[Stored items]
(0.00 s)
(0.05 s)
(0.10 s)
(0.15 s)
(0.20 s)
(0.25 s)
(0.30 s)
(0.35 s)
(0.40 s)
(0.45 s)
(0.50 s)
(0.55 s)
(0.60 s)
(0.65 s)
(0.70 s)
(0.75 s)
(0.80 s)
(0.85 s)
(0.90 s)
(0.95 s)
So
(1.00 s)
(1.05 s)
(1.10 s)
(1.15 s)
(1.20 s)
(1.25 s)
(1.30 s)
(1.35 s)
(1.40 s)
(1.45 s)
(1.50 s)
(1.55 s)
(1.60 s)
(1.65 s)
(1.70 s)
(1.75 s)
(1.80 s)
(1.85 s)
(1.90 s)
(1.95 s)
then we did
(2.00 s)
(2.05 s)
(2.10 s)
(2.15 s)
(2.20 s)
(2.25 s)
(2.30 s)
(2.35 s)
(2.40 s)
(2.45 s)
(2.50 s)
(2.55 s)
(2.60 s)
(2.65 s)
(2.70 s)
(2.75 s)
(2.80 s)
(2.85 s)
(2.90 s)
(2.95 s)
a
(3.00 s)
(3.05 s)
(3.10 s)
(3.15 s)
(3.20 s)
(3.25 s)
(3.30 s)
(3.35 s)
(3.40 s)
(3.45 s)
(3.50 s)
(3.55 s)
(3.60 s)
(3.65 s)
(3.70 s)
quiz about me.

■ Try it ■
The answer is the data above, retyped exactly in full.

■ Task output ■
(0.00 s)
(0.05 s)
(0.10 s)
(0.15 s)
(0.20 s)
(0.25 s)
(0.30 s)
(0.35 s)
(0.40 s)
(0.45 s)
(0.50 s)
(0.55 s)
(0.60 s)
(0.65 s)
(0.70 s)
(0.75 s)
(0.80 s)
(0.85 s)
(0.90 s)
(0.95 s)
So
(1.00 s)
(1.05 s)
(1.10 s)
(1.15 s)
(1.20 s)
(1.25 s)
(1.30 s)
(1.35 s)
(1.40 s)
(1.45 s)
(1.50 s)
(1.55 s)
(1.60 s)
(1.65 s)
(1.70 s)
(1.75 s)
(1.80 s)
(1.85 s)
(1.90 s)
(1.95 s)
then we did
(2.00 s)
(2.05 s)
(2.10 s)
(2.15 s)
(2.20 s)
(2.25 s)
(2.30 s)
(2.35 s)
(2.40 s)
(2.45 s)
(2.50 s)
(2.55 s)
(2.60 s)
(2.65 s)
(2.70 s)
(2.75 s)
(2.80 s)
(2.85 s)
(2.90 s)
(2.95 s)
a
(3.00 s)
(3.05 s)
(3.10 s)
(3.15 s)
(3.20 s)
(3.25 s)
(3.30 s)
(3.35 s)
(3.40 s)
(3.45 s)
(3.50 s)
(3.55 s)
(3.60 s)
(3.65 s)
(3.70 s)
quiz about me.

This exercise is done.